At this moment, however, myself being only the editor of a translation first published in 1969, I have more leisure to study this translation in comparison with the original French than I could have dreamed of when accepting the commission last year. As the editor, I feel responsible for providing the readers with a reliable text, which means that I scan the translation for the beginnings and sometimes also the endings of paragraphs with the purpose of having the same paragraph structure in both languages. This is important because the rhythm of Hugo’s text is determined by his paragraphing as well as by a certain oral quality. This cannot always be retained since the translator did not invariably decide to accept Hugo’s lengthy sentences.

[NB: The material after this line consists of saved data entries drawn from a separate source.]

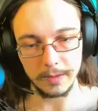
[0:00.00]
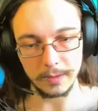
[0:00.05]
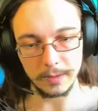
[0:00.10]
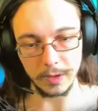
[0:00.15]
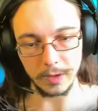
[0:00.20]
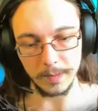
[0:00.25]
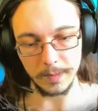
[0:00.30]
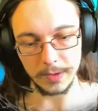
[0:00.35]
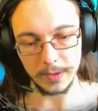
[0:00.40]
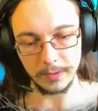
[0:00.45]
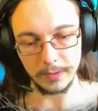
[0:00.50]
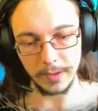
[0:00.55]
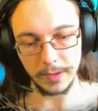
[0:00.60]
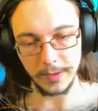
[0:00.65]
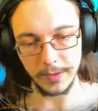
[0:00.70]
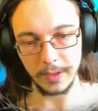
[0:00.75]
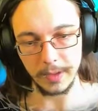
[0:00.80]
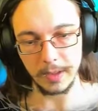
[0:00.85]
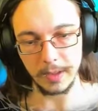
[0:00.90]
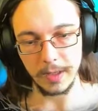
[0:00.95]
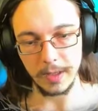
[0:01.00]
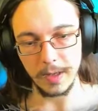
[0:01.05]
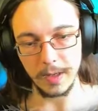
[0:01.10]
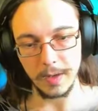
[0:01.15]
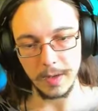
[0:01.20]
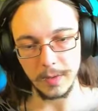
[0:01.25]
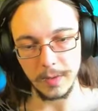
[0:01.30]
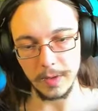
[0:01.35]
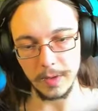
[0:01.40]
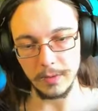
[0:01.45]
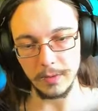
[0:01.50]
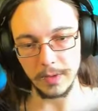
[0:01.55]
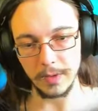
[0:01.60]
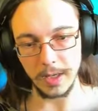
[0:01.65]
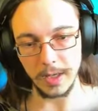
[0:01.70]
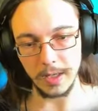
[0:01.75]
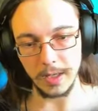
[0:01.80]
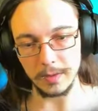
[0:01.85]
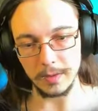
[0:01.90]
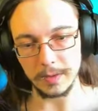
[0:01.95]
zombies or anything, they don't
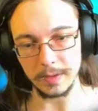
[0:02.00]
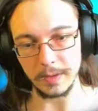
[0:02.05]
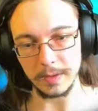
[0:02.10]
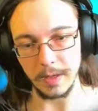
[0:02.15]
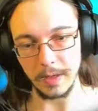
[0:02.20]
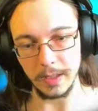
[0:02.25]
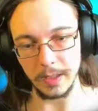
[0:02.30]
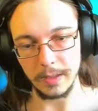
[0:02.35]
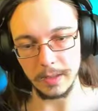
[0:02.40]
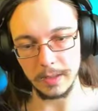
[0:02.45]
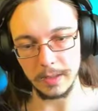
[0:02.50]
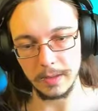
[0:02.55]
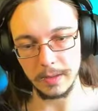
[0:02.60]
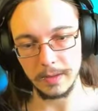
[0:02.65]
get inside.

As the editor, I also sometimes fill in gaps left in the text for no obvious reason whatsoever, unless one accepts that the typesetter sometimes suffered from an eye skip, meaning that he jumped ahead and forgot to typeset a certain sentence or phrase – which gap in the text was subsequently overlooked by the translator or editor or both. This, too, can easily be explained by the fact that translators and editors do not always read the complete text in both languages when reading the proofs. They ought to but for a lack of time they do not – more often than not, I suppose – having committed this sin myself several times.

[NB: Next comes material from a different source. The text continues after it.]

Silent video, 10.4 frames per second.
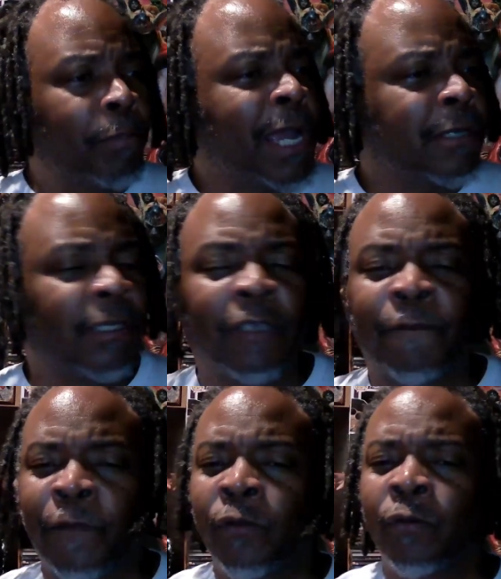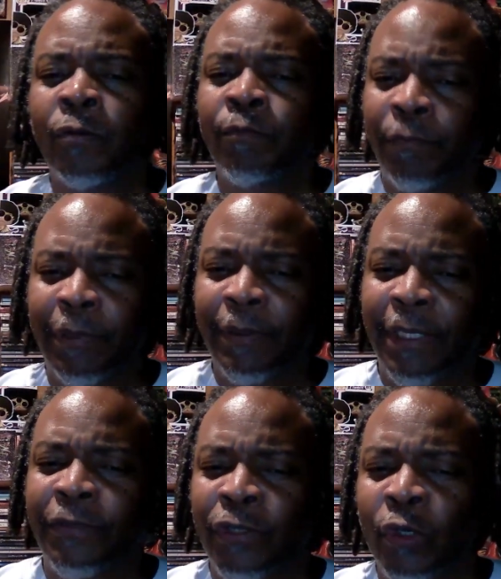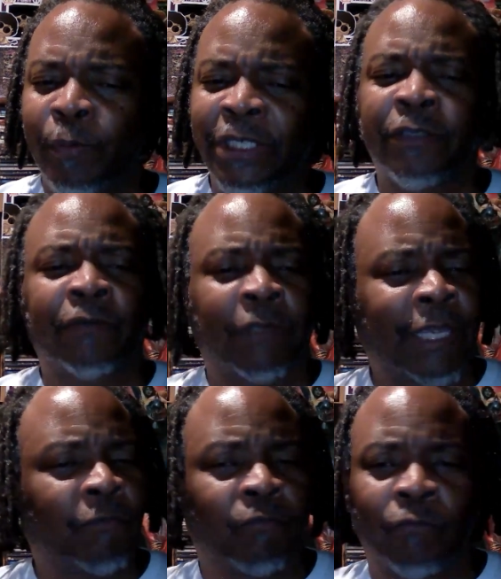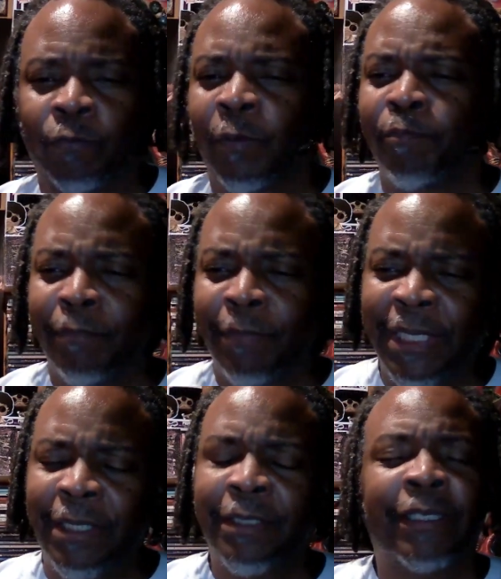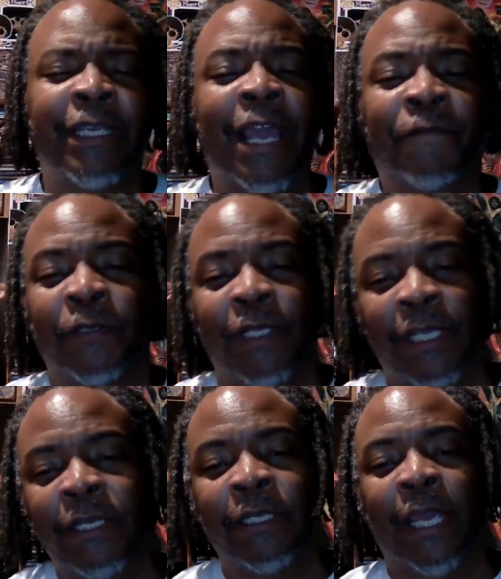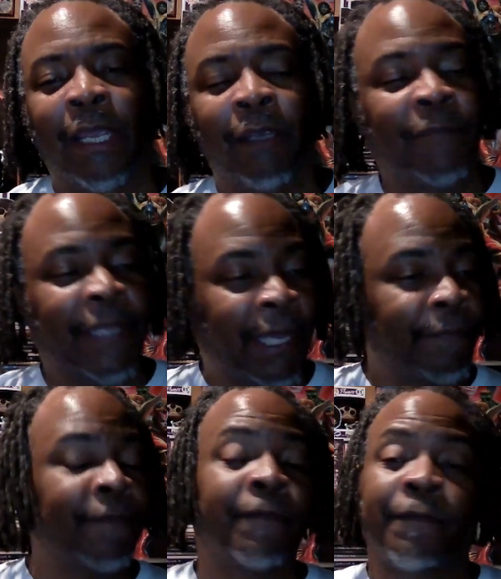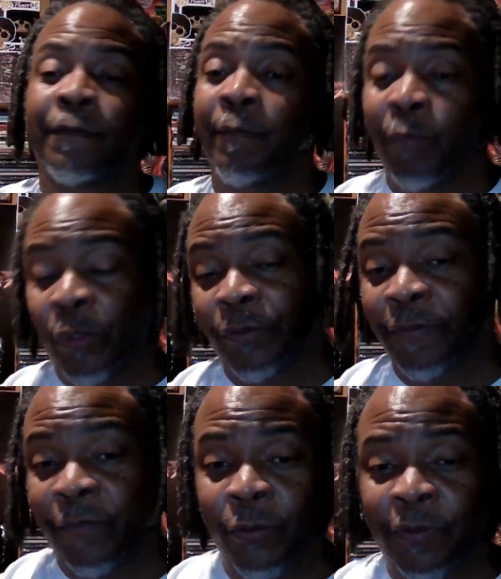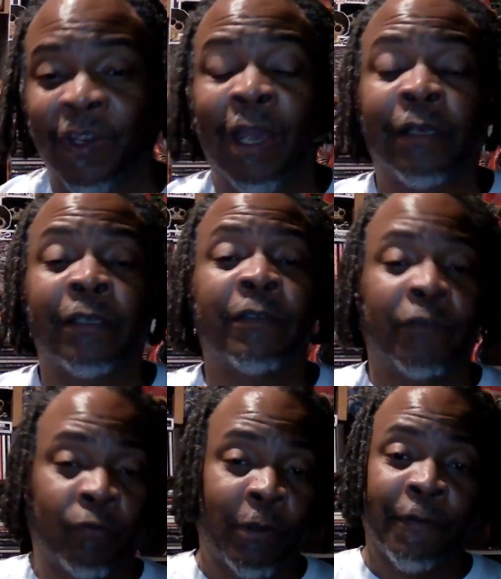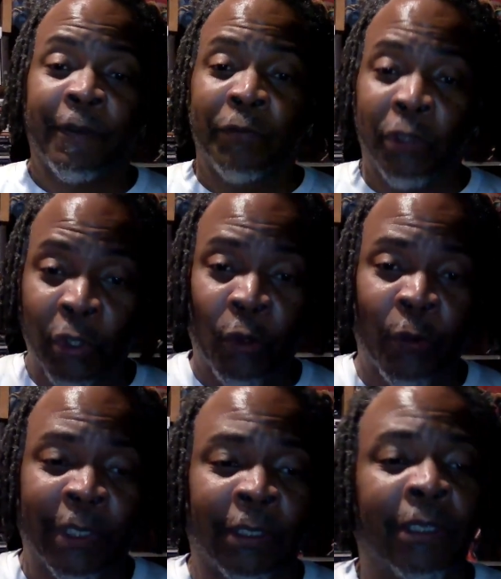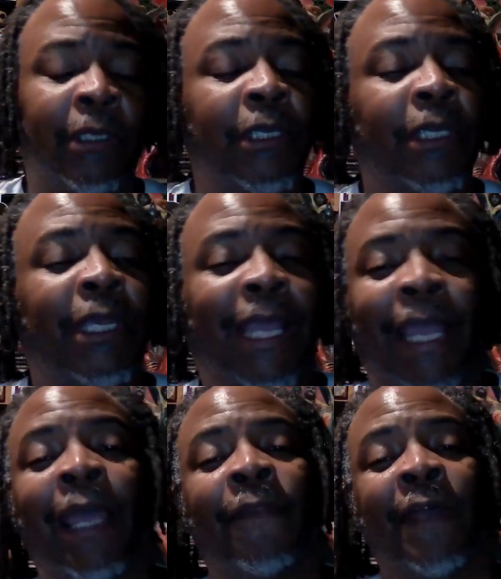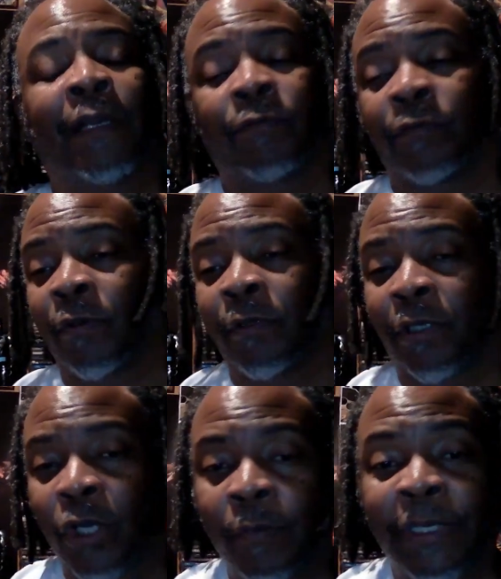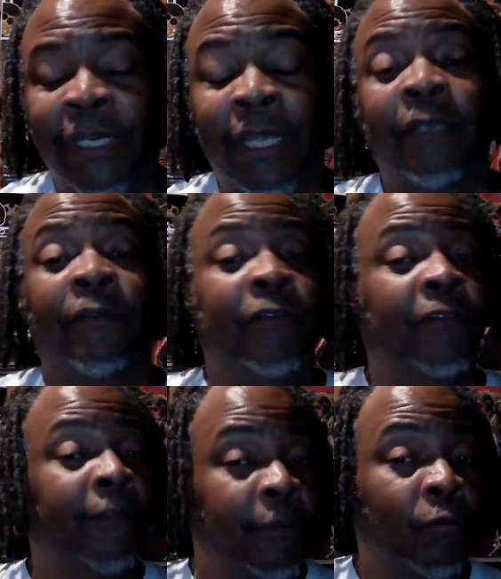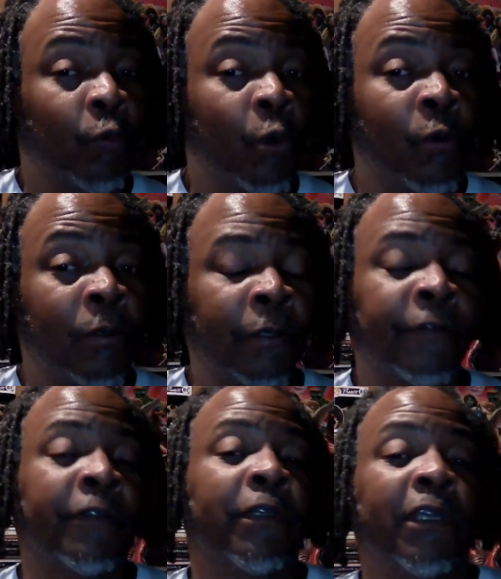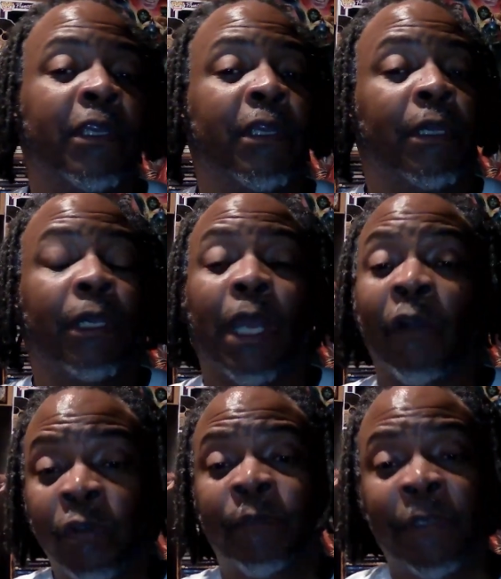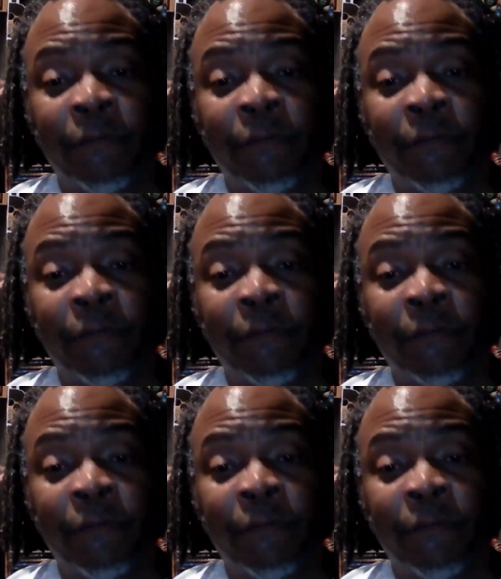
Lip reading: But if you had told me just like immediately after Endgame that the multiverse saga is where they were going and that it was going to culminate in Secret Wars, I would have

This means that they act like gardeners who have left some wood in the garden after cutting down a tree and chaffing the branches and twigs some time later. They fail to do their homework once they see the finishing-line, the deadline, that is, looming ahead. This is also what needed to happen in our garden after a white-thorn had suddenly fallen across the metal fence in our back garden following one of the spring storms this year. Last week, one neighbor was willing to use his chain-saw to cut down the tree, while today another neighbor helped out with his chaffing machine – aka “all in”, according to the firm that had produced it. Indeed, it chaffs anything that does not exceed the width of a thumb, and does so to perfection with noises not dissimilar to cars running on two cylinders only. Two adults and up to three children aged five, six and eleven happily cut and collected the remainders of the tree, putting them into the wheelbarrow before all was carried to our neighbor’s carport where he keeps his “all-in” chaffing machine run by a four kilowatt machine that needs high-voltage, which was the reason why we were unable to do this in our own garden given that the neighbor’s cable measured only ten meters.
You may have been wondering about the title of this blog: Here is why I chose it: when you hand branches and twigs to be chaffed to the handler of the machine take care that you follow the bunch-of-flower principle, holding the short end and passing how many branches and twigs you can take that way to him or her, so that you avoid scratching or hitting him or her with the long ends. Obviously, this is one of the lessons I learned from two taciturn neighbors whose handyman I was Monday a week ago and this afternoon. It was something I have come to the country to for and which I have been waiting for very patiently all these days – as if I had known all along that one day it would pay to have chosen to leave the “madding crowd” (Thomas Hardy) of the “fair to middling” (Samuel Beckett) city Münster just after having turned forty in March 2002. It goes without saying, however, that I did not foresee then that living in the country would be helpful at such crucial moments as during the current Covid-19 crisis – a global one that makes people stay at home and cross the street when soon all but supermarkets, the chemists and banks will close down. The crisis such that islands as well as mountain valleys have become closed zones for tourists. So what can you do but read, telephone and ponder your life both past, present and future. Do not hesitate to do so, now is the time. We may emerge both fortified and cleansed.